The HDA has embarked on a process to frame and package a document and a series of provincial workshops on various forms of incremental tenure, which can be applied in the upgrading of peri-urban to semi-rural informal settlements commonly found within provinces that are largely rural in nature. Four case studies have been identified in Limpopo, the Northern Cape, North West and KZN.

One of the most important aspects of informal settlements upgrading, especially incremental upgrading, is the issue of land tenure. Once communities have security of tenure (and this can take many forms), they are more willing to participate with government in the upgrading process, particularly with improvements to their own homes.

Formal legal tenure for informal settlements’ residents is challenging and complicated, and this is often exacerbated on tribal land and communal land.

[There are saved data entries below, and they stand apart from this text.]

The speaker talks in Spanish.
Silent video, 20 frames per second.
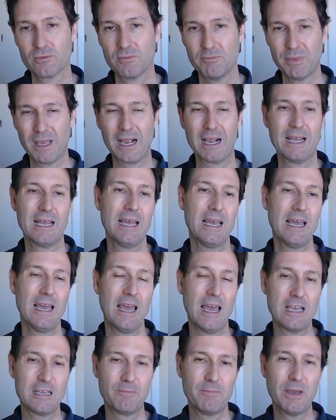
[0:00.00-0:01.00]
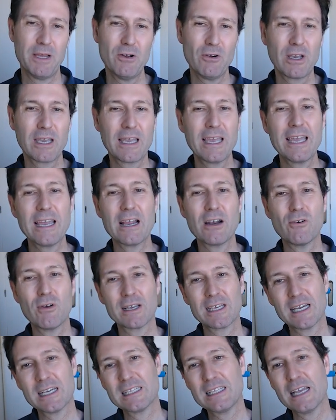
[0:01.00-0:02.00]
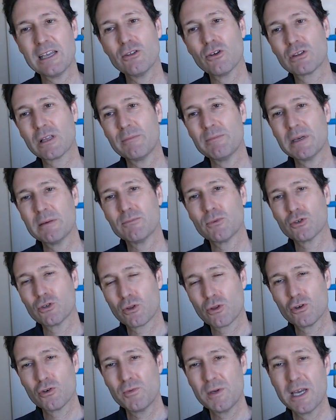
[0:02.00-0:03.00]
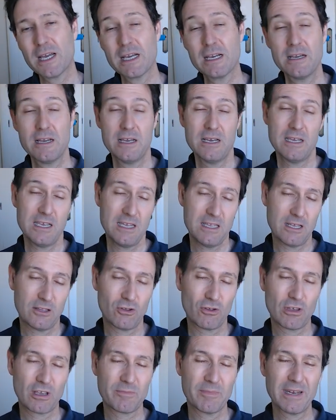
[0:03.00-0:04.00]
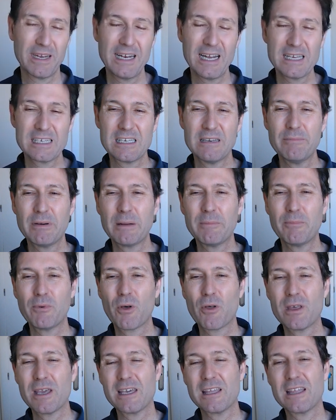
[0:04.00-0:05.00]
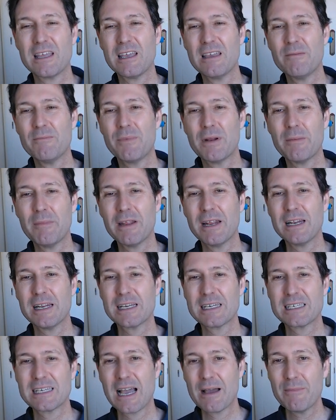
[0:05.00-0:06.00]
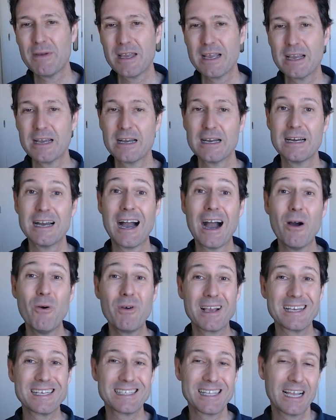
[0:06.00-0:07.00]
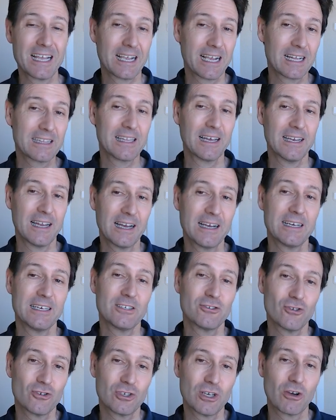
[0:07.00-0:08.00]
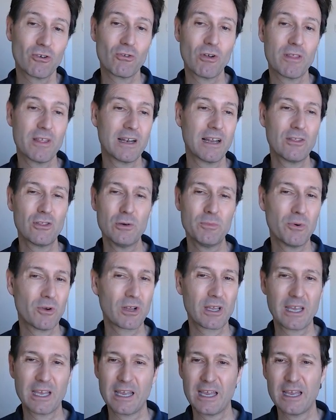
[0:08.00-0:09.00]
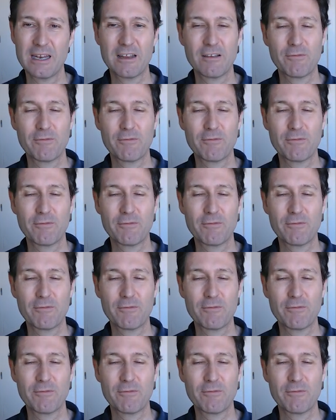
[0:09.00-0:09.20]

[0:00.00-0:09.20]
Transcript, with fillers: Bien, espero que lo hayáis leído también vosotros bien y de todas maneras siempre podéis imprimir el examen, aunque está en catalán, eso ya os lo adelanto porque enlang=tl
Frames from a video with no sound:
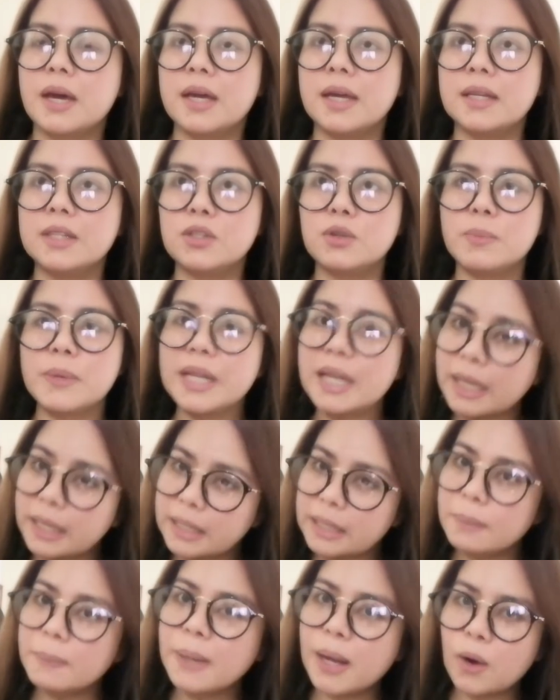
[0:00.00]
ayan, so may
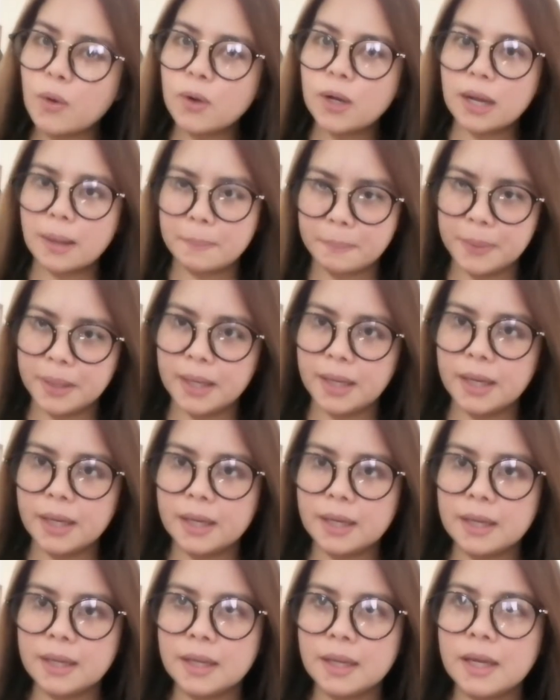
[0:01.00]
nakita pala akong
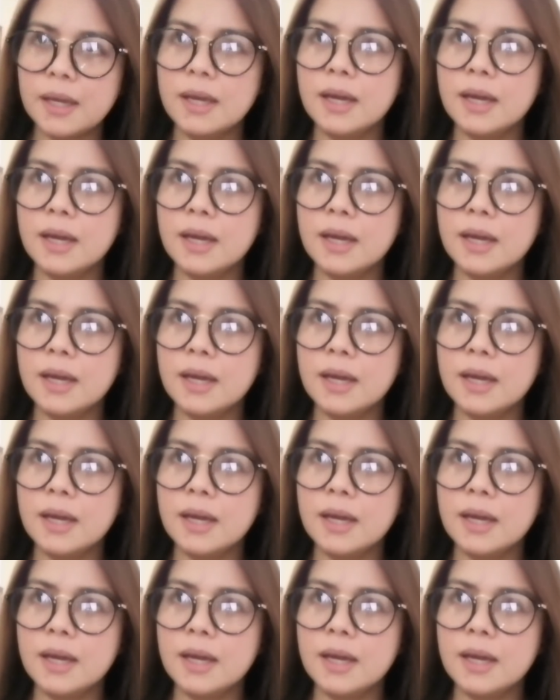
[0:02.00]
kape.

The HDA has been working with SERI/Development Works on a process to frame and package a document on incremental tenure options, with emphasis on informal settlements situated on tribal land and/or communal land. The process started with three provinces that are largely rural in nature – Limpopo, North West and the Northern Cape – but, at the request of NDHS/NUSP, the study has been expanded to KwaZulu-Natal, another province experiencing similar land tenure issues in tribal authorities. Land administration in these contexts is under the authority of traditional or tribal authorities. The work, in partnership with SERI/Development Works, will focus on tenure security and aims to explore the specific challenges, as well as possible recommendations for securing tenure in informal settlements situated on traditional authority land in communal areas.

A workshop to present the preliminary findings and recommendations was held on 27 January and attended by HDA staff, researchers, NGOs working in informal settlements and NUSP. The feedback from the workshop will assist with the next phase of the work – framing and packaging of four provincial workshops in Limpopo, North West, the Northern Cape and KZN, where the findings and recommendations will be presented to broader provincial stakeholders as well as the relevant sector departments.

A follow-up workshop was held in the Northern Cape. Its aim was to embark on a process to frame and package a document and workshop about incremental tenure options with particular emphasis on informal settlements that are situated on tribal and/or communal land in the Northern Cape Province. The municipalities in the province that are on tribal and/or communal land are Phokwane, Joe Morolong and Ga-Segonyana.

As set out, the following objectives of the workshop were achieved:

  • To present the tenure document for the Northern Cape NUSP Forum
  • To explore the specific challenges and provide possible recommendations for securing tenure in informal settlements situated on traditional authority land/communal areas

Attendees welcomed the findings of the workshop. It was attended by the Department of Public Works, officials from the district and local municipalities, as well as Co-operative Governance, Human Settlements and Traditional Affairs (COGHSTA) officials.